Raven sat on the edge of the bed and folded her hands as she carefully regarded Cora. “All humans have a unique scent that only other vampires can detect,” she began tentatively as if afraid to set Cora off on another spiral. “Once they become a vampire, that scent is amplified. Unmated vampires usually smell like something bright or hopeful. Sunshine or ocean breezes, things like that.

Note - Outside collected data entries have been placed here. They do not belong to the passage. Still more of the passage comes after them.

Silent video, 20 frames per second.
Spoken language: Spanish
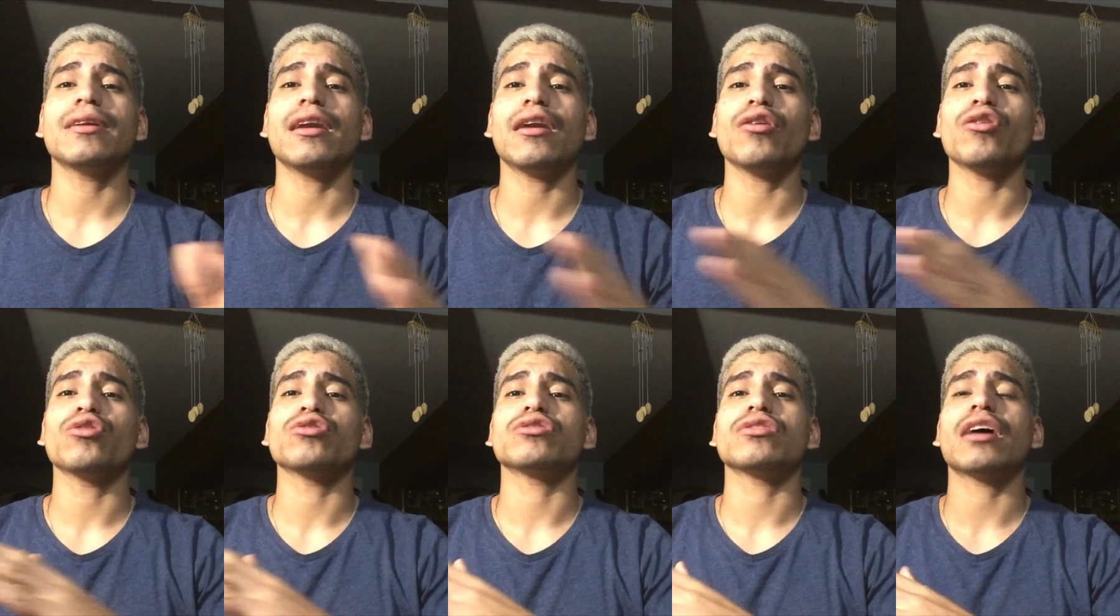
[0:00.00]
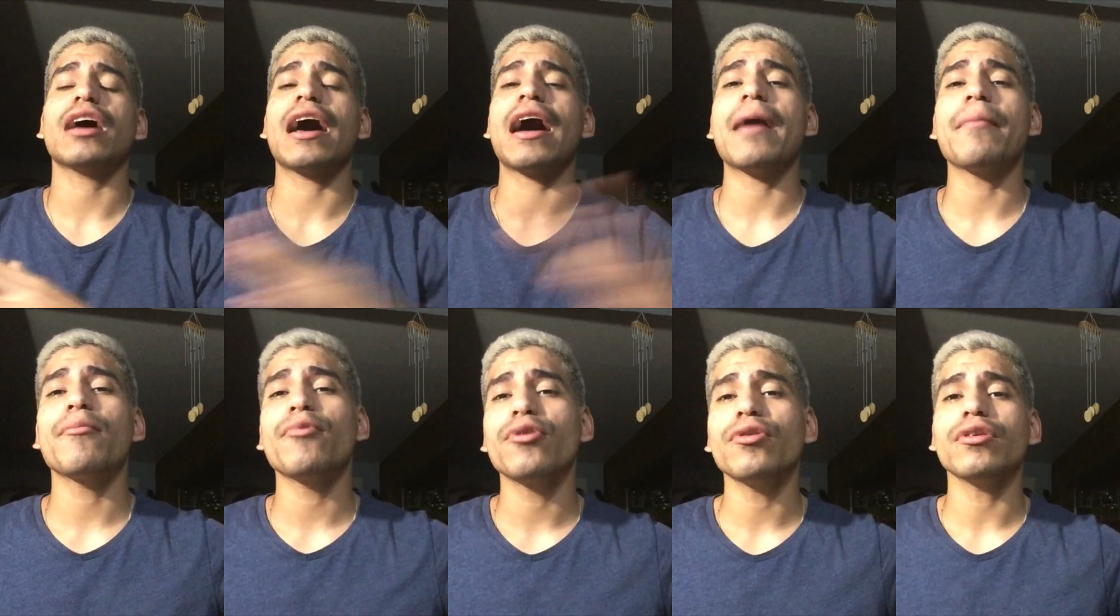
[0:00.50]
los
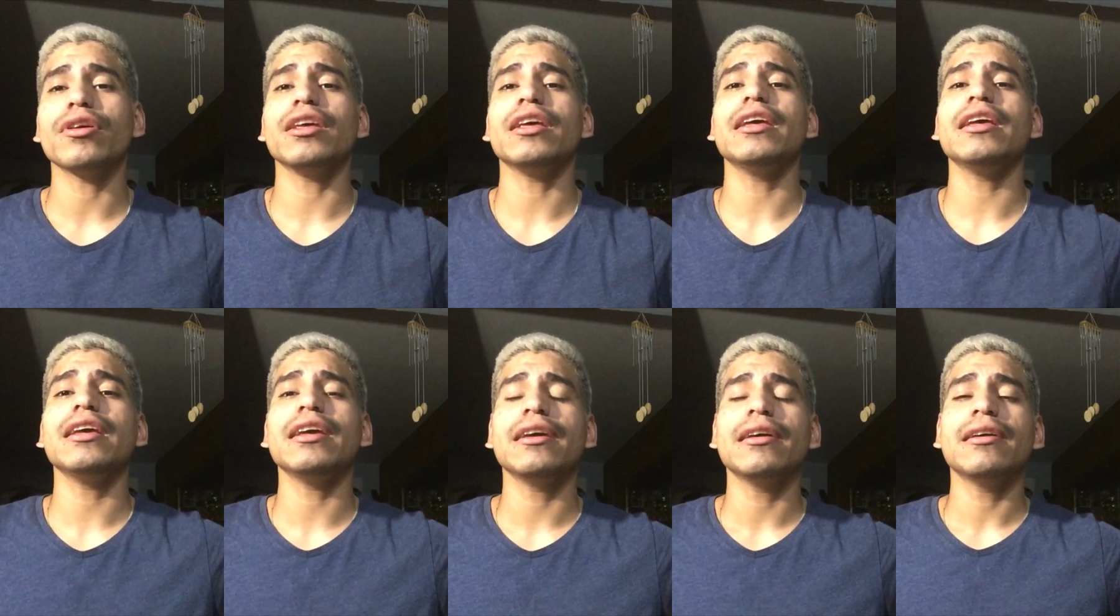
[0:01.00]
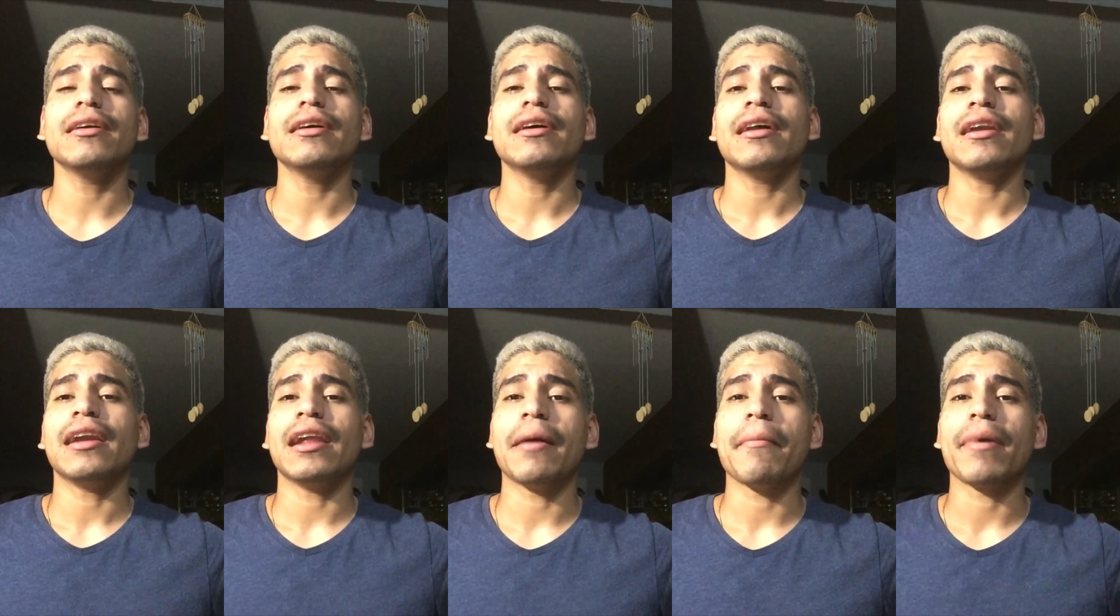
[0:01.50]
amo y
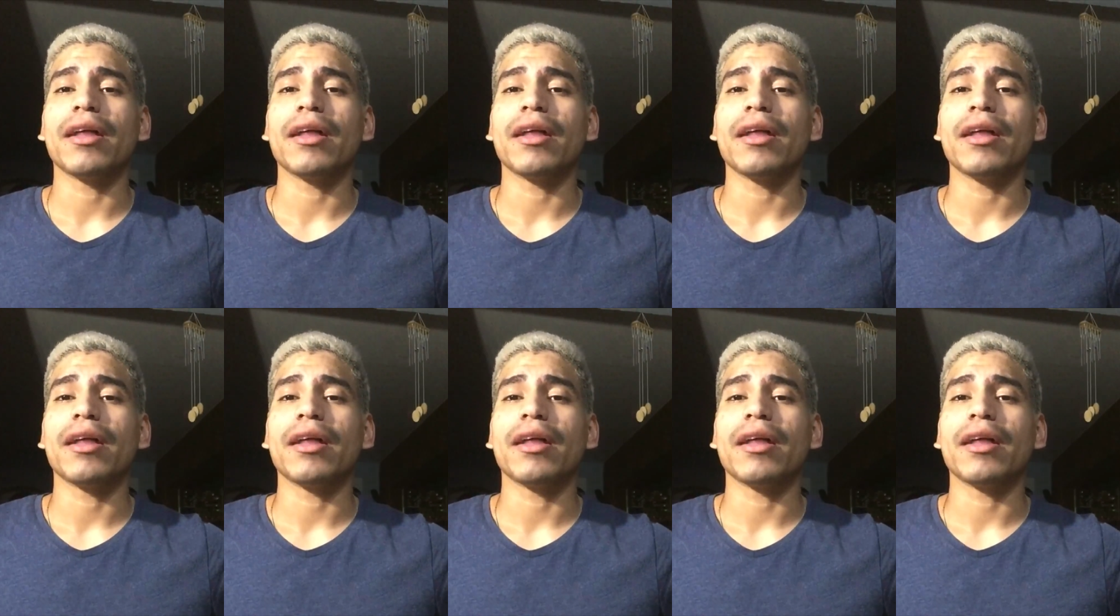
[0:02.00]
les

Saiden smells like fresh bread or pastries if you hadn’t noticed yet.”

Cora had definitely noticed. It was like she had only been catching faint hints of Saiden’s vampire scent buried under his masculine smell before, but when she woke up in his bed a vampire, she’d brieflywondered if his family had just opened a bakery in their home. It had been the furthest thing on her mind to ask about at the time, though.

“Once a vampire meets their mate,” Raven continued, “their smell starts to change. Blends with that of their beloved. All mates have complementary scents, you see. I used to smell like roses and my mate smelled of open grassy fields. When he died, so too did my scent. I’ve been told I now smell like an abandoned greenhouse.”